(Provided entries begins)

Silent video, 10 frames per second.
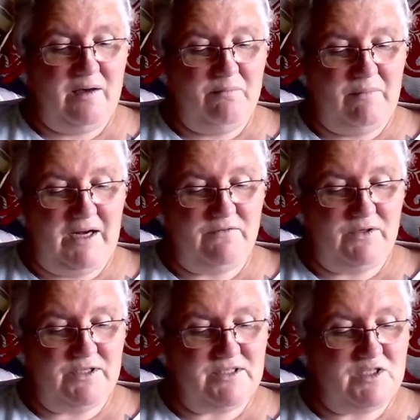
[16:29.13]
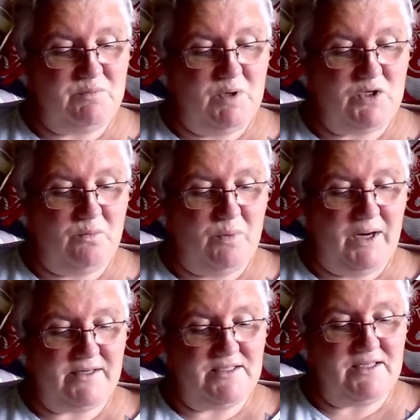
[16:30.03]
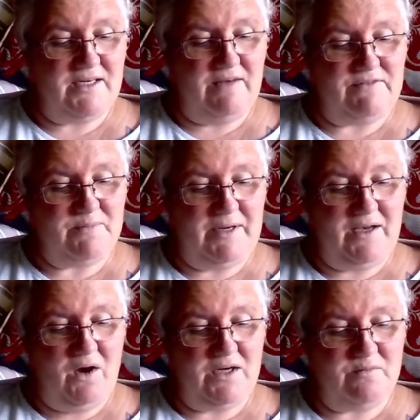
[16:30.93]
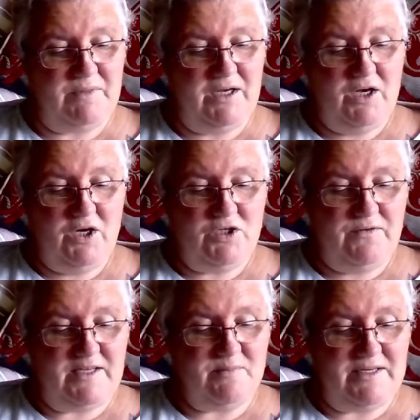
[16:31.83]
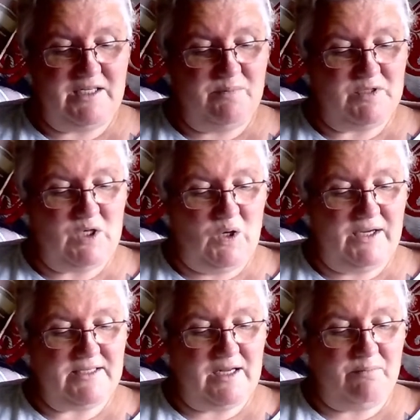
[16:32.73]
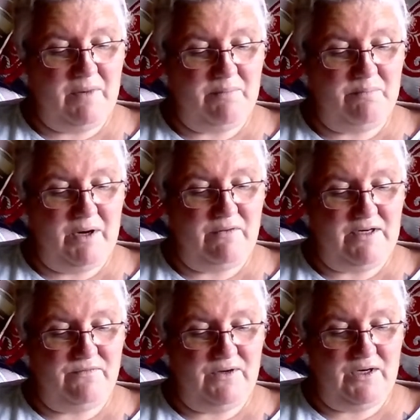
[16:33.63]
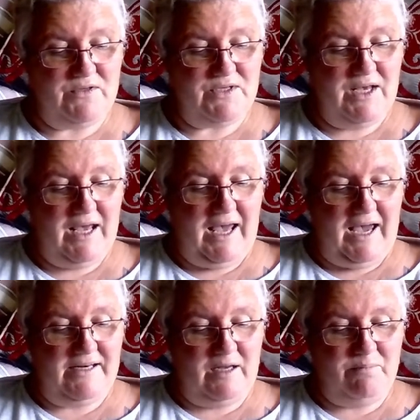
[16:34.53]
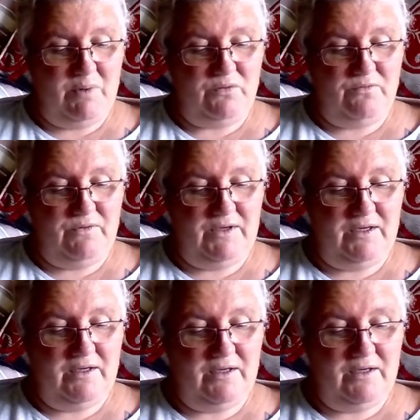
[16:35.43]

Mindfulness and spiritual practice inevitably guided me to face my deepest longings and my buried fears, and I both fear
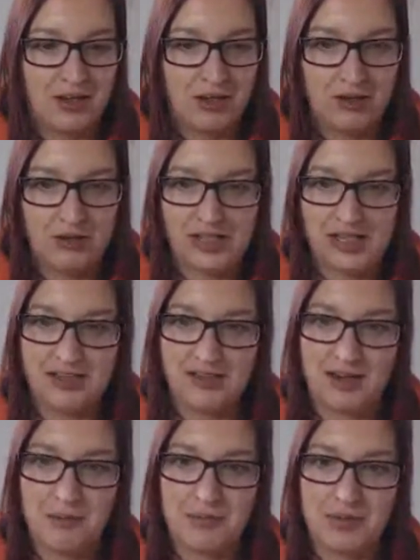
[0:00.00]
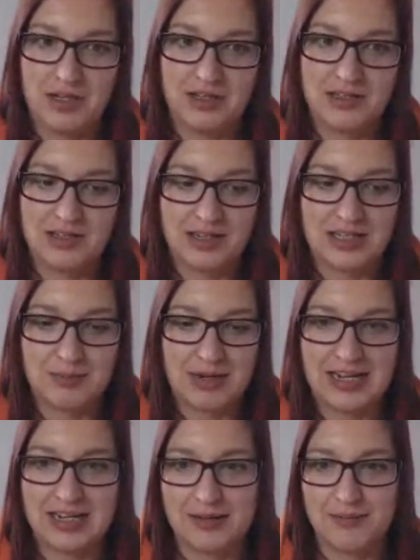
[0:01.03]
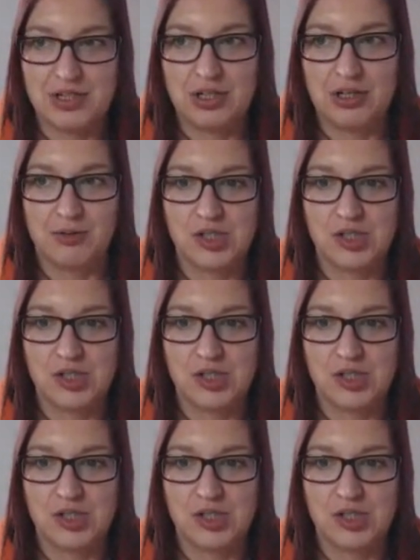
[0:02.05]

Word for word: looking at the numbers, explaining them to you and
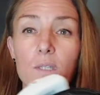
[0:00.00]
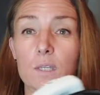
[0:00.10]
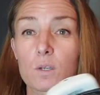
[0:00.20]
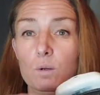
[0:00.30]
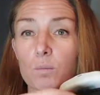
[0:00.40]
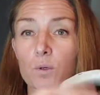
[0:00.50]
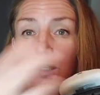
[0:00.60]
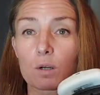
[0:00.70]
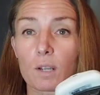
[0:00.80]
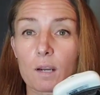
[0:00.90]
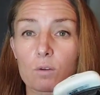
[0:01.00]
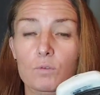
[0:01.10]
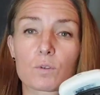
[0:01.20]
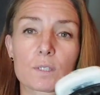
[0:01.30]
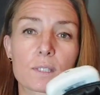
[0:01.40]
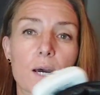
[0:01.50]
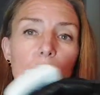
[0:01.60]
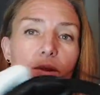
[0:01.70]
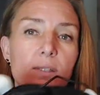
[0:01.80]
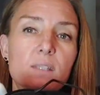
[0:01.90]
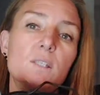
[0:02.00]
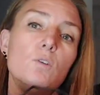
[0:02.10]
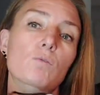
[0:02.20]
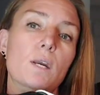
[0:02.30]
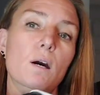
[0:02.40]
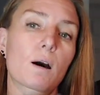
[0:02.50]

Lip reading: that you can pull your hair through the top, this is a great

(Provided entries ends)

What this task involves
Copy the material exactly as written and leave every picture behind.

Result
Silent video, 10 frames per second.
[16:29.13]
[16:30.03]
[16:30.93]
[16:31.83]
[16:32.73]
[16:33.63]
[16:34.53]
[16:35.43]

Mindfulness and spiritual practice inevitably guided me to face my deepest longings and my buried fears, and I both fear
[0:00.00]
[0:01.03]
[0:02.05]

Word for word: looking at the numbers, explaining them to you and
[0:00.00]
[0:00.10]
[0:00.20]
[0:00.30]
[0:00.40]
[0:00.50]
[0:00.60]
[0:00.70]
[0:00.80]
[0:00.90]
[0:01.00]
[0:01.10]
[0:01.20]
[0:01.30]
[0:01.40]
[0:01.50]
[0:01.60]
[0:01.70]
[0:01.80]
[0:01.90]
[0:02.00]
[0:02.10]
[0:02.20]
[0:02.30]
[0:02.40]
[0:02.50]

Lip reading: that you can pull your hair through the top, this is a great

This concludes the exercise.